O'Sullivana nie będę przedstawiał, bo znają go wszyscy. Nikt nie ma statystyk personalnych lepszych od niego. Gdy zagra z przekonaniem i na wysokim swoim poziomie, to raczej nie ma o czym mówić, bo jest zawodnikiem wszechstronniejszym od Un-Nooha. Nie spodziewam sie jednak pełnego wigoru Ronniego w smutnym obecnie Crucible, bez publiki, gdy on sam kreuje się na odczuwającego zagrożenie covid-19 solidaryzującego sie z wybrykiem Hamiltona.
Podsumowując: tak czy siak nie mam wątpliwości, że rynek przesadza z faworyzowaniem Anglika. Kursy opisujące szanse zwycięstwa tych graczy na poziomie 1,21(1,23) - 4,44 (4,55) są w moim odczuciu niepoważne. Dlatego chętnie pobieram zwycięstwo Taja. Gram z handikapem, bo wiem przeciwko komu stawiam moje pieniądze, ale ośmielam się postawić stawkę wysoką - 8/10 jednostek.
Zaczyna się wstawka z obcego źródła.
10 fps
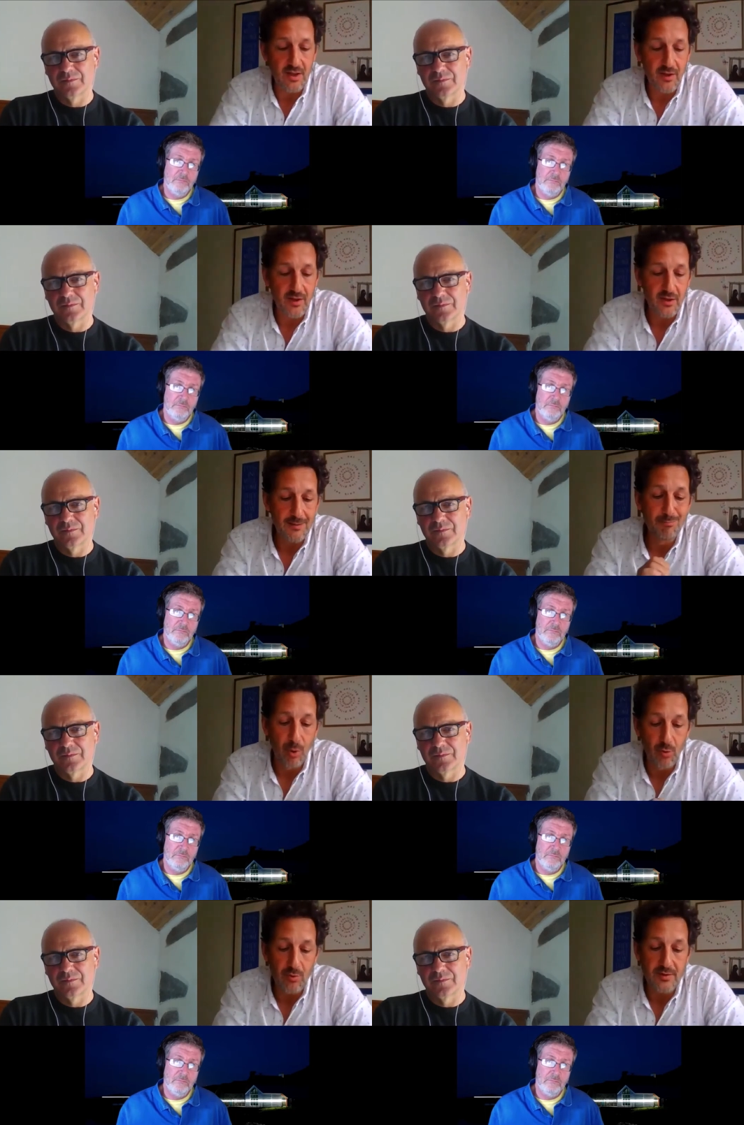Speaker 1: of how
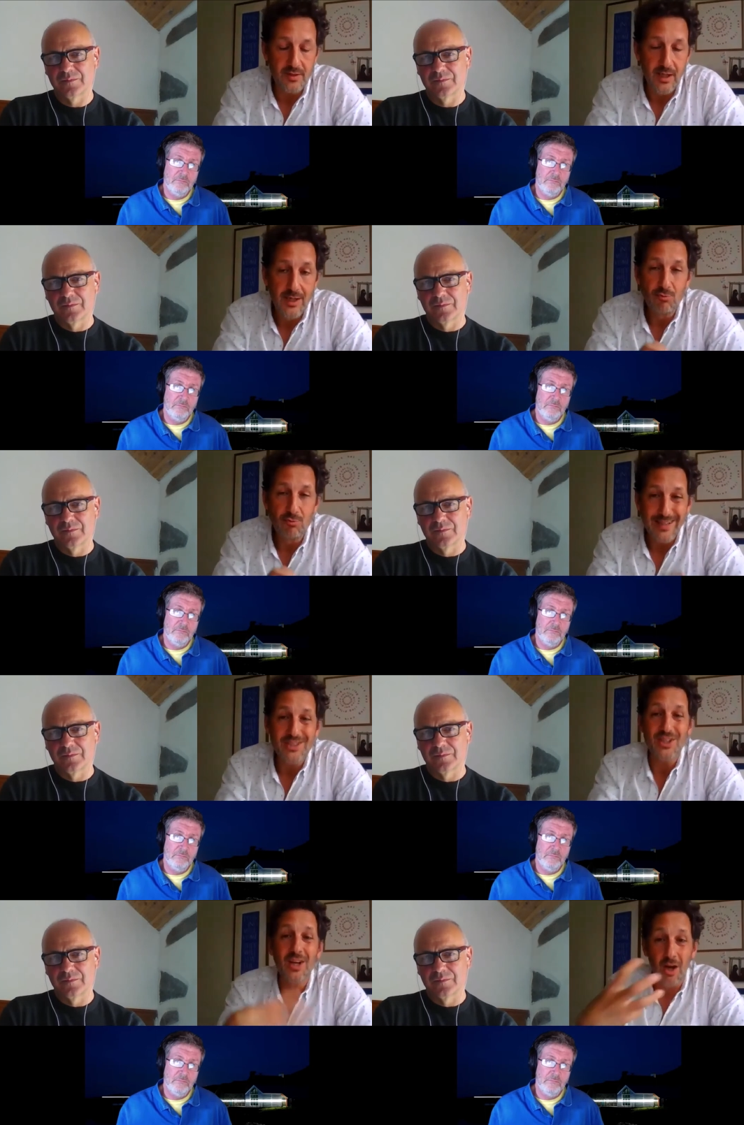important
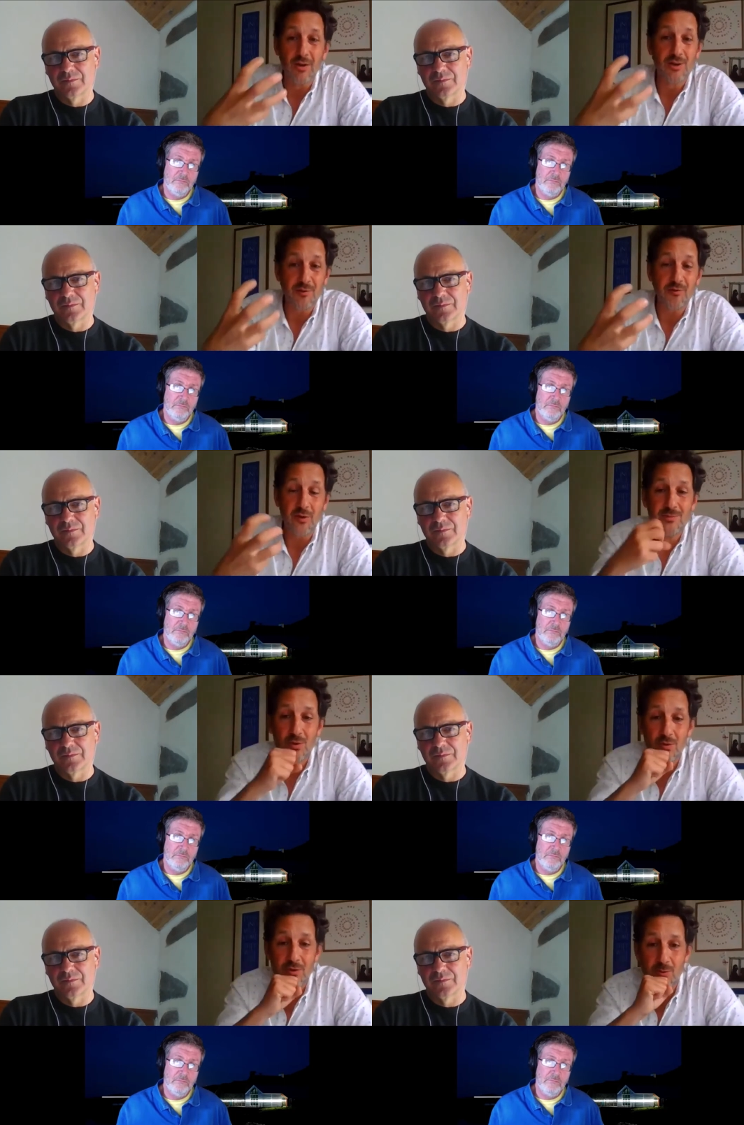reaching out from
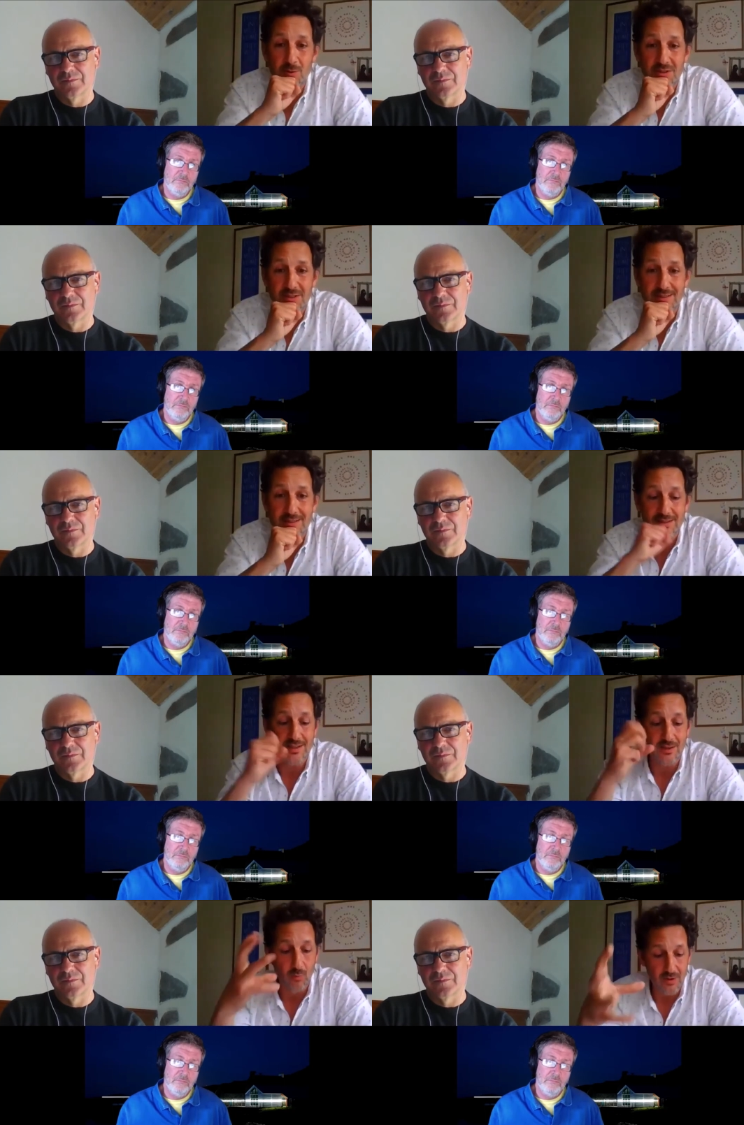North Uist is
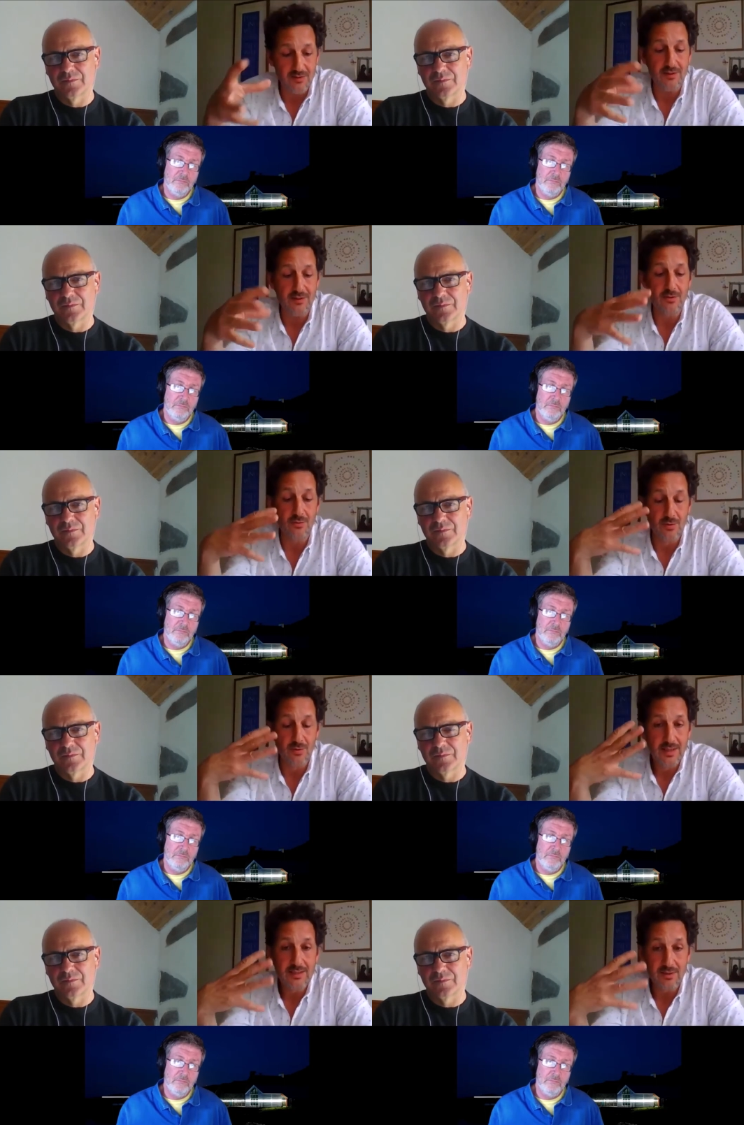to the work that you
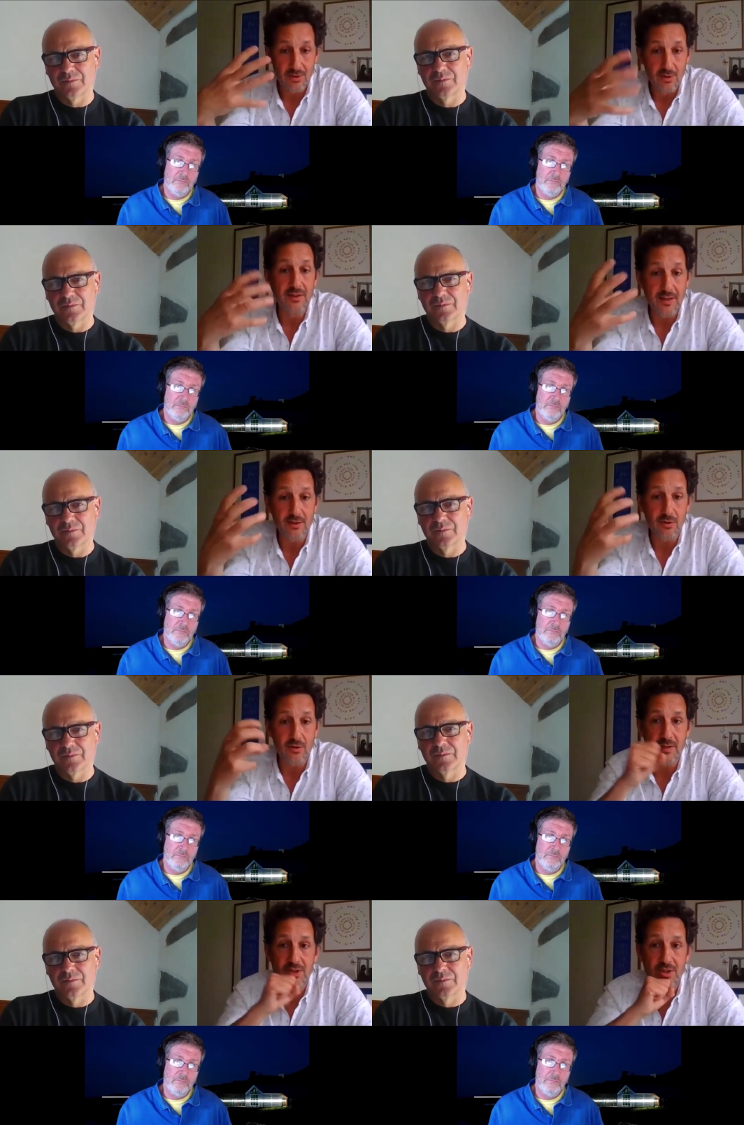do and that you
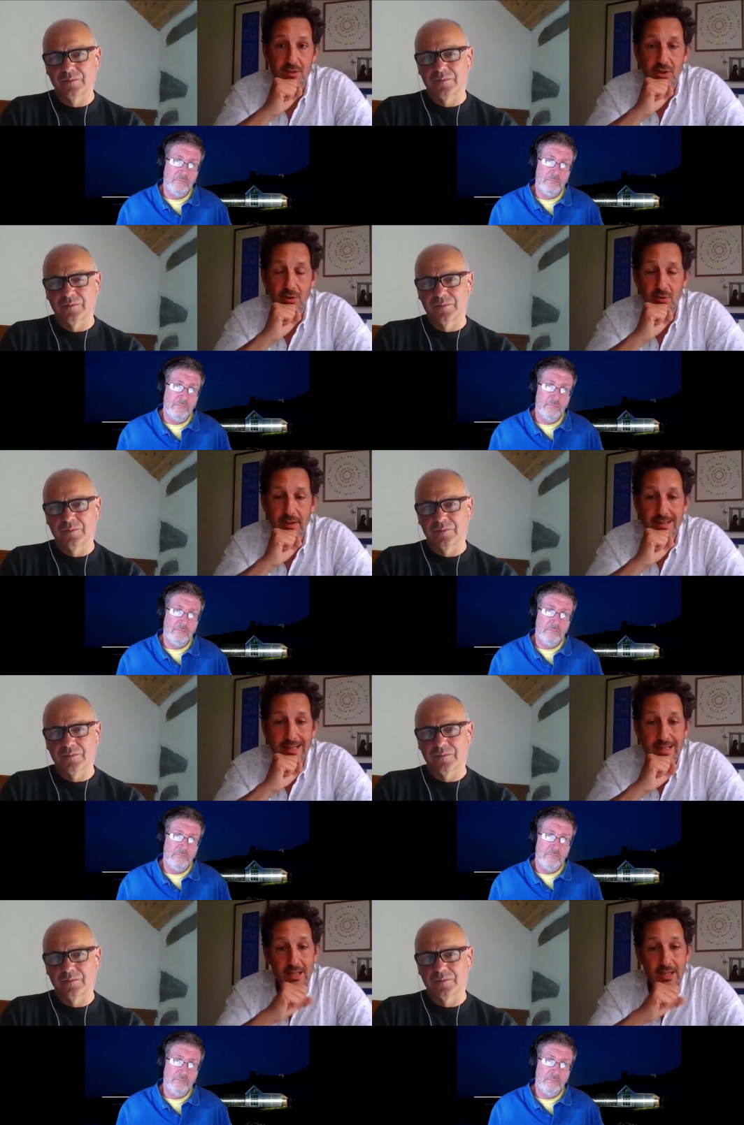commission and curate.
P.S. Nie chcę nikogo wprowadzać w błąd i sugerować, czy wręcz zachęcać do nadmiernego ryzyka, dlatego nie wskazuję czystego zwycięstwa Taja. Przecież stawiamy nasze pieniądze i chcemy ich zwrotu z zyskiem, więc na pewno warto się asekurować, gdy bawimy się hazardem. Ale osobiście liczę na wiktorię Un-Nooha.